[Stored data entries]
====================
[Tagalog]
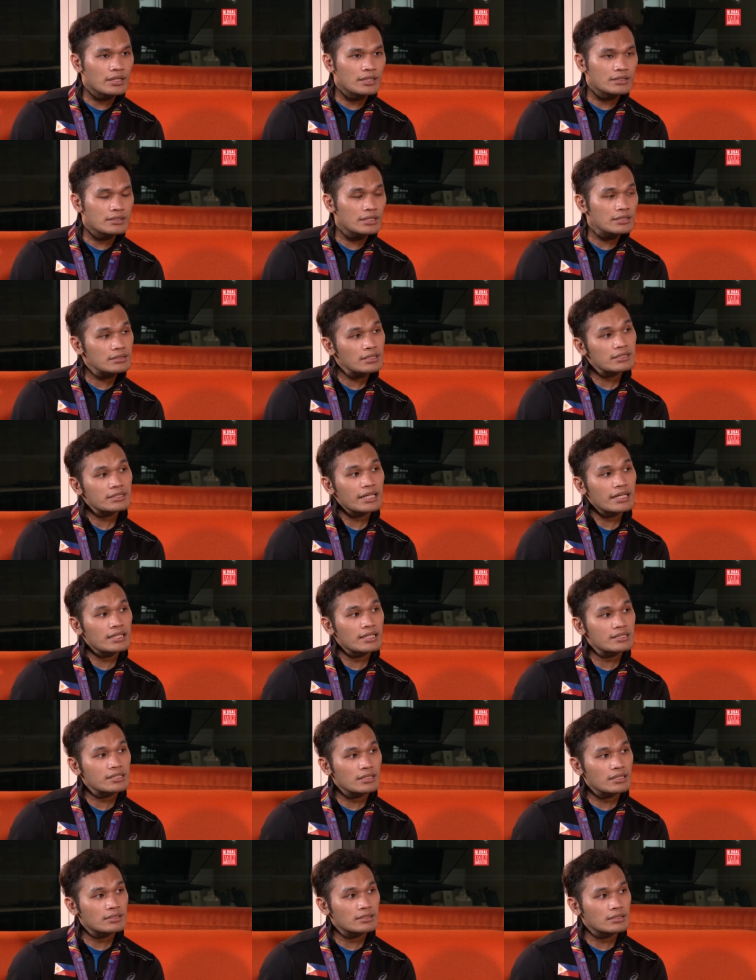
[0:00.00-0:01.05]
nagtatry na
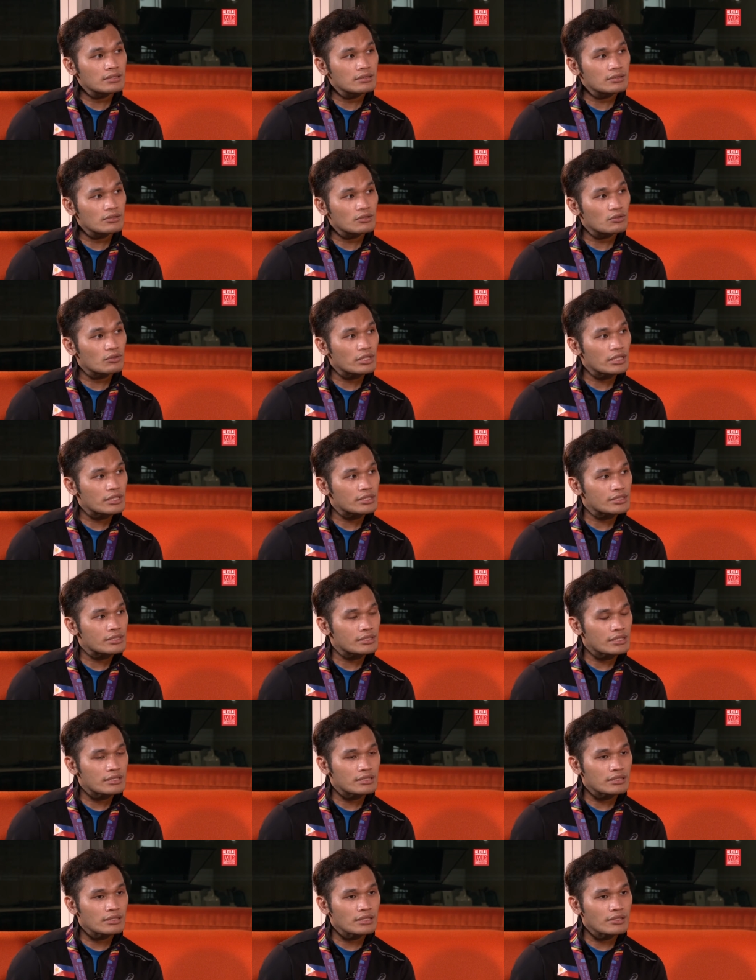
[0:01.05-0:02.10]
sila ng Courage
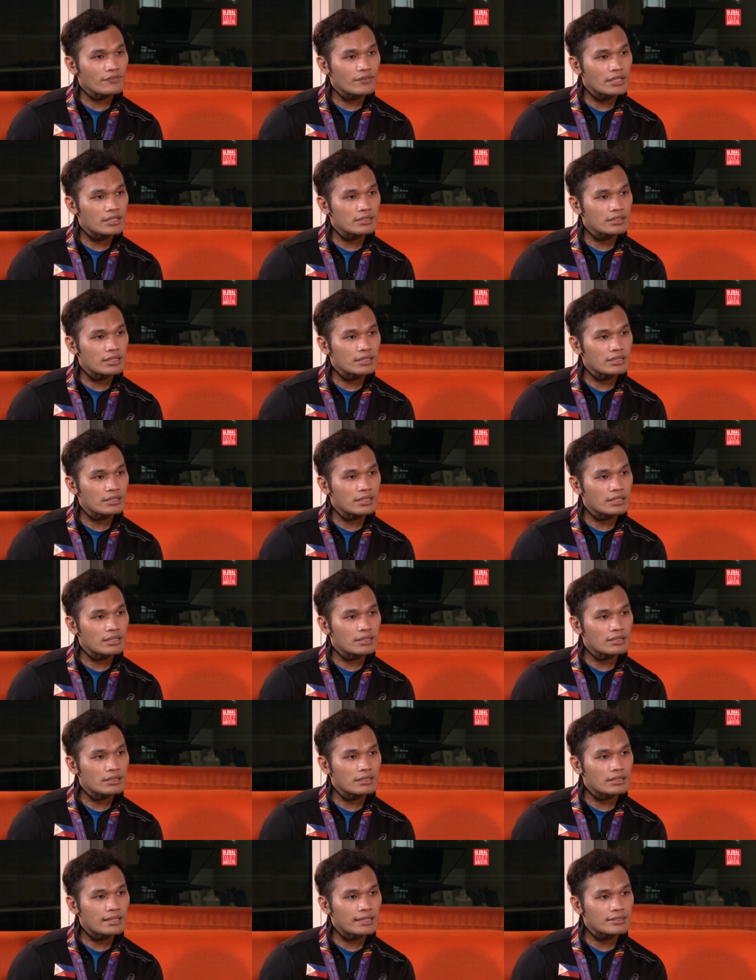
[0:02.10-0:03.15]
as an event and
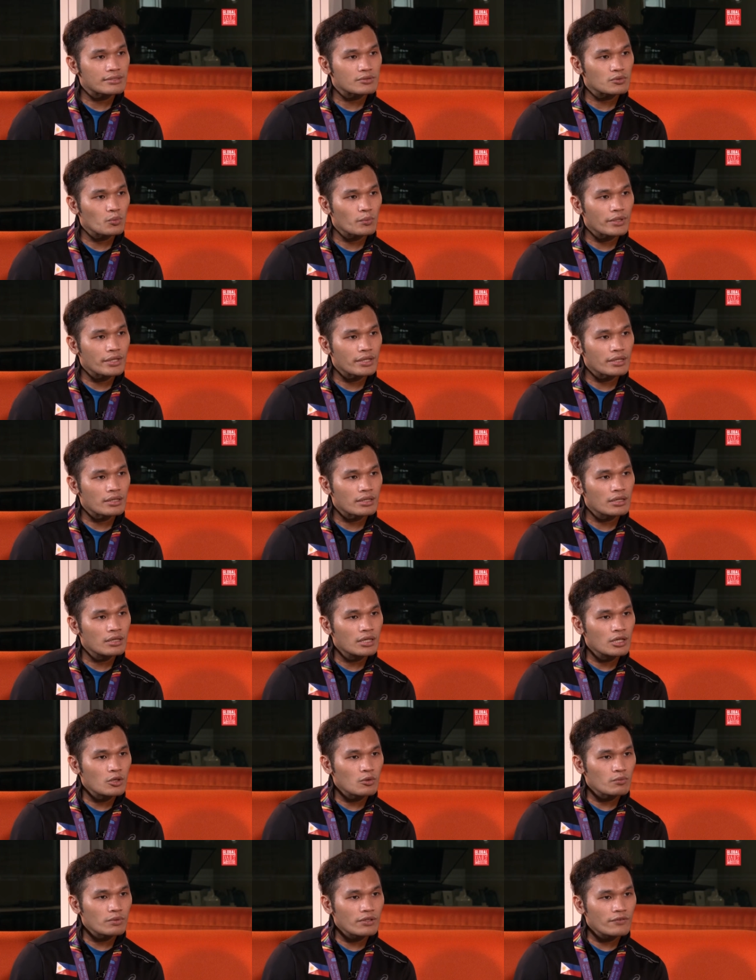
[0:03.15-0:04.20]
then that's where
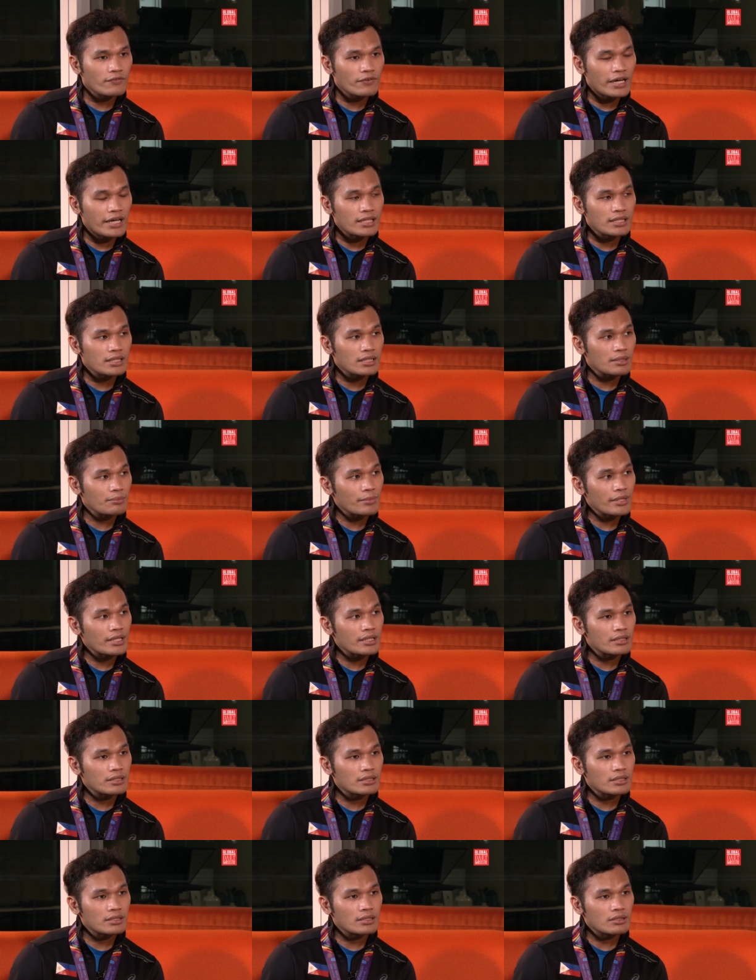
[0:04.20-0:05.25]
we finally made
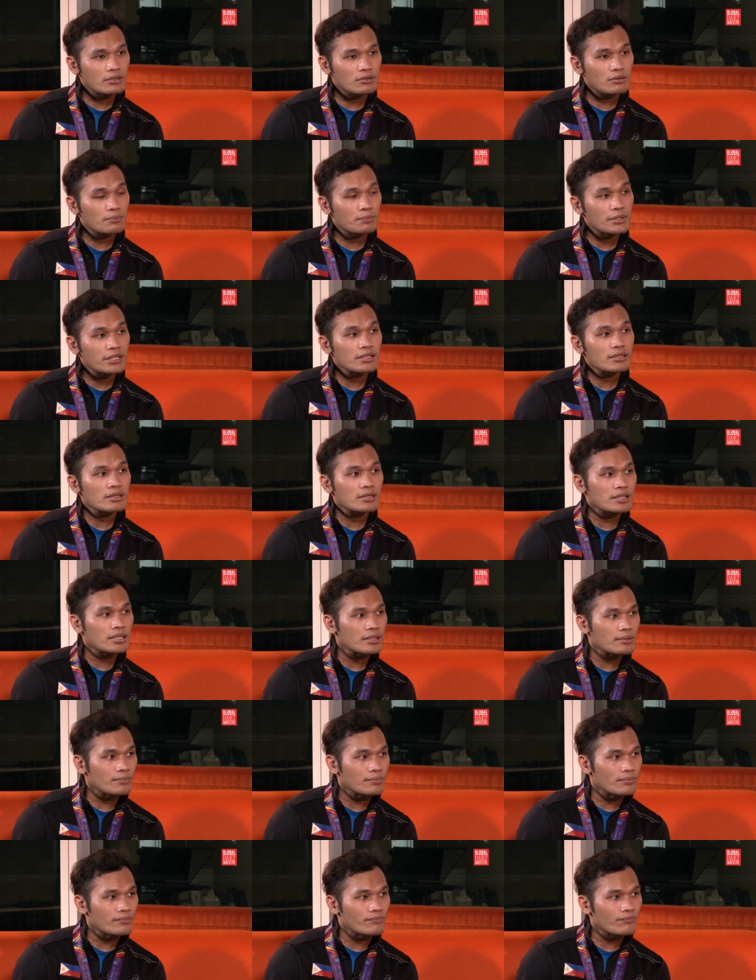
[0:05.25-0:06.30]
a complete
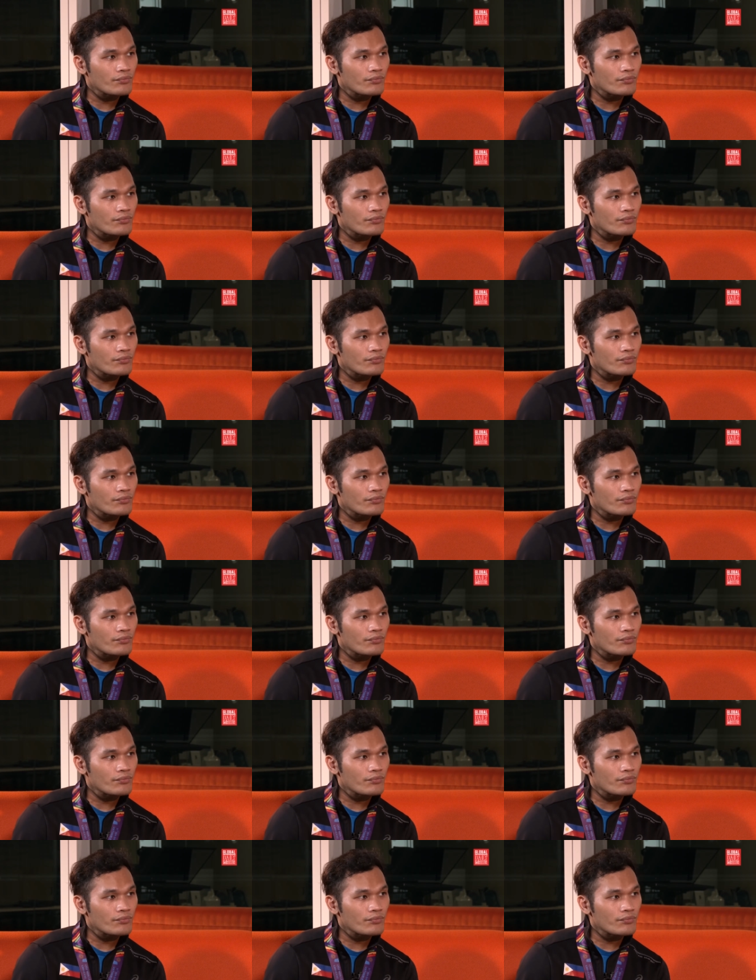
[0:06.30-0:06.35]
team.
====================
▶ [Task description]: Your answer should be a precise transcript of the entries, minus the pictures.

▶ [Response to the task]:
[Tagalog]
[0:00.00-0:01.05]
nagtatry na
[0:01.05-0:02.10]
sila ng Courage
[0:02.10-0:03.15]
as an event and
[0:03.15-0:04.20]
then that's where
[0:04.20-0:05.25]
we finally made
[0:05.25-0:06.30]
a complete
[0:06.30-0:06.35]
team.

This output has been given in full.